### YOUR OBJECTIVE
Transcribe nothing except the lines below that run from the one with "[4:25.40-4:25.90]" to the one with "[4:31.90-4:32.90]", ends included, and do not copy any picture.

### ENTRIES SHOWN
┌──

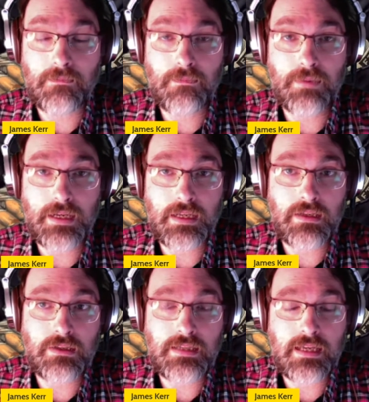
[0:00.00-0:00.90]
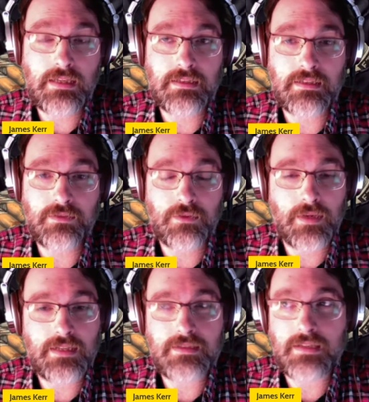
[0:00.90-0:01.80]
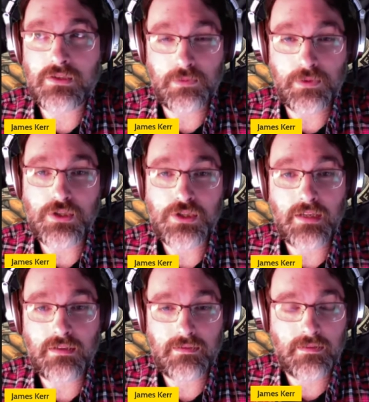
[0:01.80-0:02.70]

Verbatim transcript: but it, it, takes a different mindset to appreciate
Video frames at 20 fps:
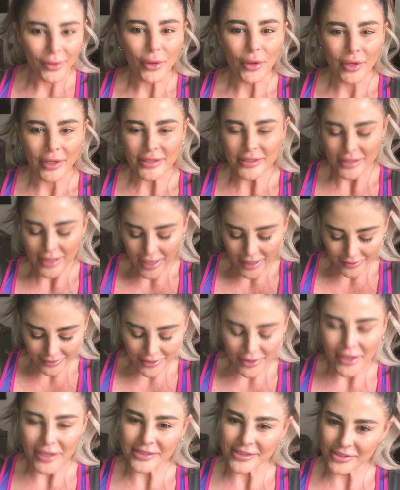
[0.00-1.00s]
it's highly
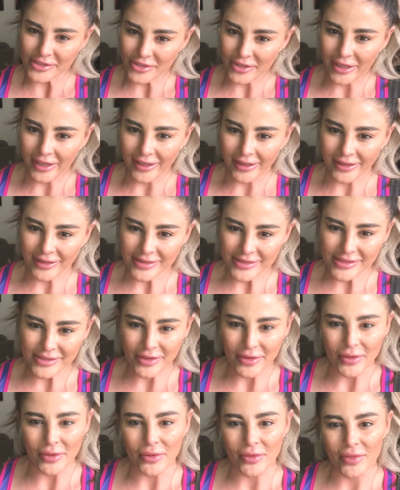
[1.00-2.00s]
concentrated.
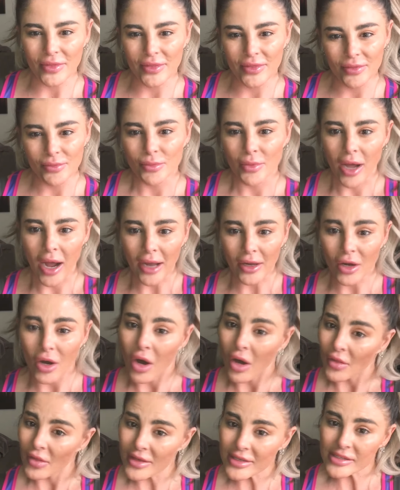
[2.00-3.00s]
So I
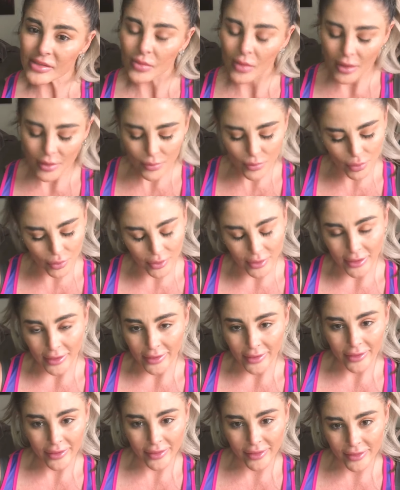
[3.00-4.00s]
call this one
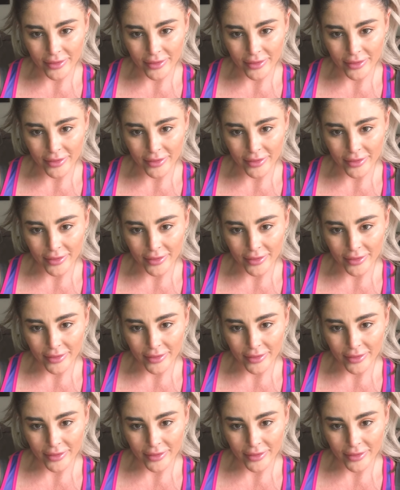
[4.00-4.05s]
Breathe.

└──
┌──

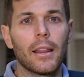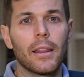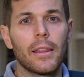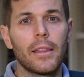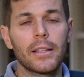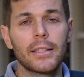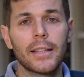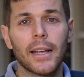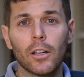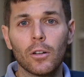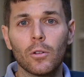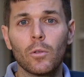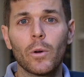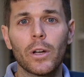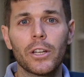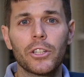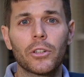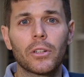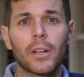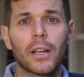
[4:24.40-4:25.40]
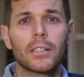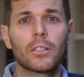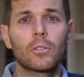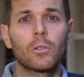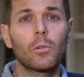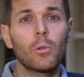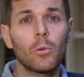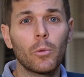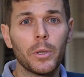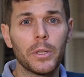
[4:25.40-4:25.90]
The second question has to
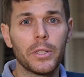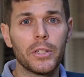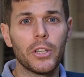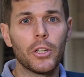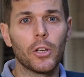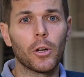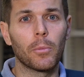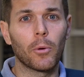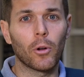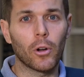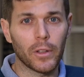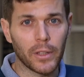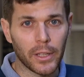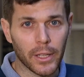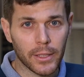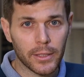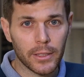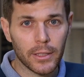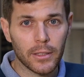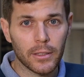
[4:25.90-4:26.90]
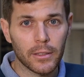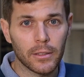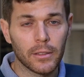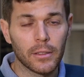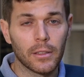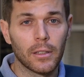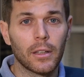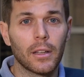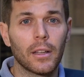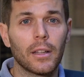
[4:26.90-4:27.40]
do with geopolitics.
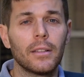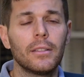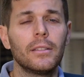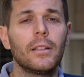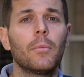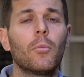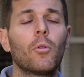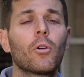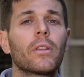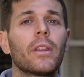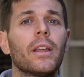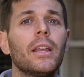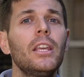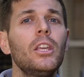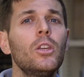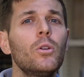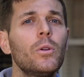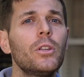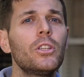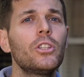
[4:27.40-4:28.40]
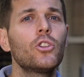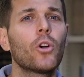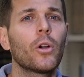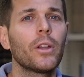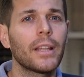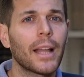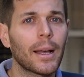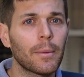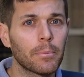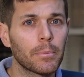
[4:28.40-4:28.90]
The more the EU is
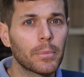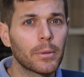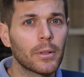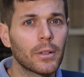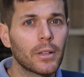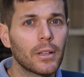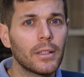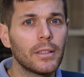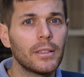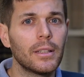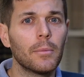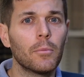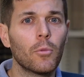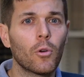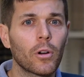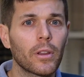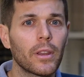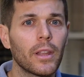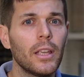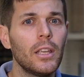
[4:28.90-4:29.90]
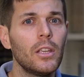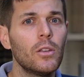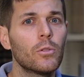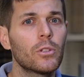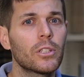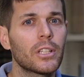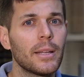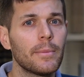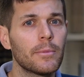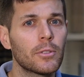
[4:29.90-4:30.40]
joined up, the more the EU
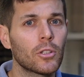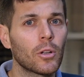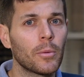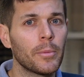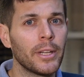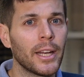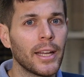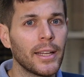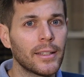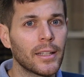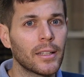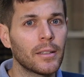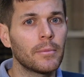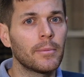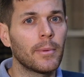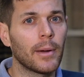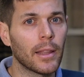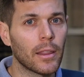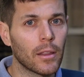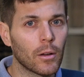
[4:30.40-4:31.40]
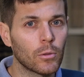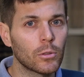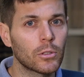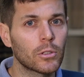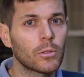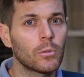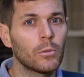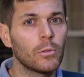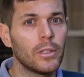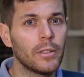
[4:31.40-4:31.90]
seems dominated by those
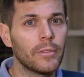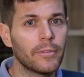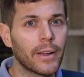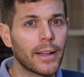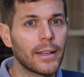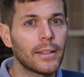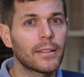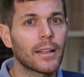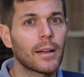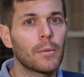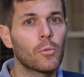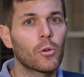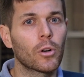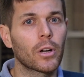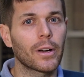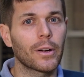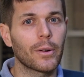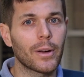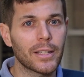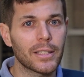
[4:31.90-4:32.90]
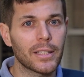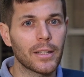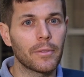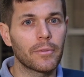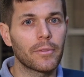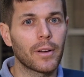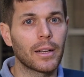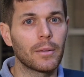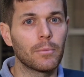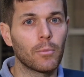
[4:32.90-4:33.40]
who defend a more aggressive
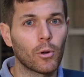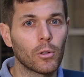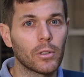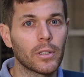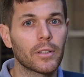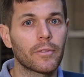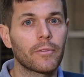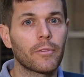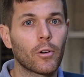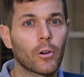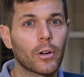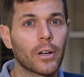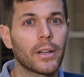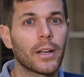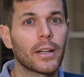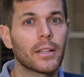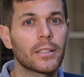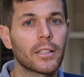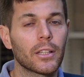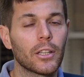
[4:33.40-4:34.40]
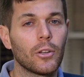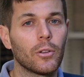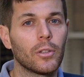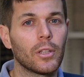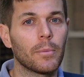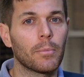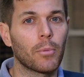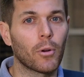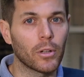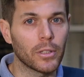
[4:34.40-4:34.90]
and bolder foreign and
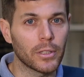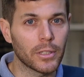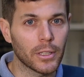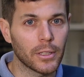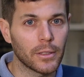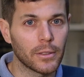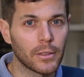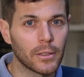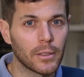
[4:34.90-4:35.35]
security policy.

└──

### RESULT OF THIS EXERCISE
[4:25.40-4:25.90]
The second question has to
[4:25.90-4:26.90]
[4:26.90-4:27.40]
do with geopolitics.
[4:27.40-4:28.40]
[4:28.40-4:28.90]
The more the EU is
[4:28.90-4:29.90]
[4:29.90-4:30.40]
joined up, the more the EU
[4:30.40-4:31.40]
[4:31.40-4:31.90]
seems dominated by those
[4:31.90-4:32.90]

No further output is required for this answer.